ACTIVITY:
What does the data read, word for word, from the line containing "[00:00:10.00]" through its final line? Give those lines only.
++++
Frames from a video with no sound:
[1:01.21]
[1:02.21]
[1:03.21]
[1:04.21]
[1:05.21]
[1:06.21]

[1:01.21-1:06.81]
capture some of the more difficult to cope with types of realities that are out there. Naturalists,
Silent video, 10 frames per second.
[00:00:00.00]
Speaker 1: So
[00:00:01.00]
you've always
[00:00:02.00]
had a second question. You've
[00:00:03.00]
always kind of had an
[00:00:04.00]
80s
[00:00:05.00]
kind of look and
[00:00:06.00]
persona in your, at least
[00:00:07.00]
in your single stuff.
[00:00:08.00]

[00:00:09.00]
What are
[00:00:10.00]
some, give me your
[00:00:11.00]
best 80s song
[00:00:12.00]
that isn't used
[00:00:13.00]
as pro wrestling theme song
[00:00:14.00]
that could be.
++++
RESULT:
[00:00:10.00]
some, give me your
[00:00:11.00]
best 80s song
[00:00:12.00]
that isn't used
[00:00:13.00]
as pro wrestling theme song
[00:00:14.00]
that could be.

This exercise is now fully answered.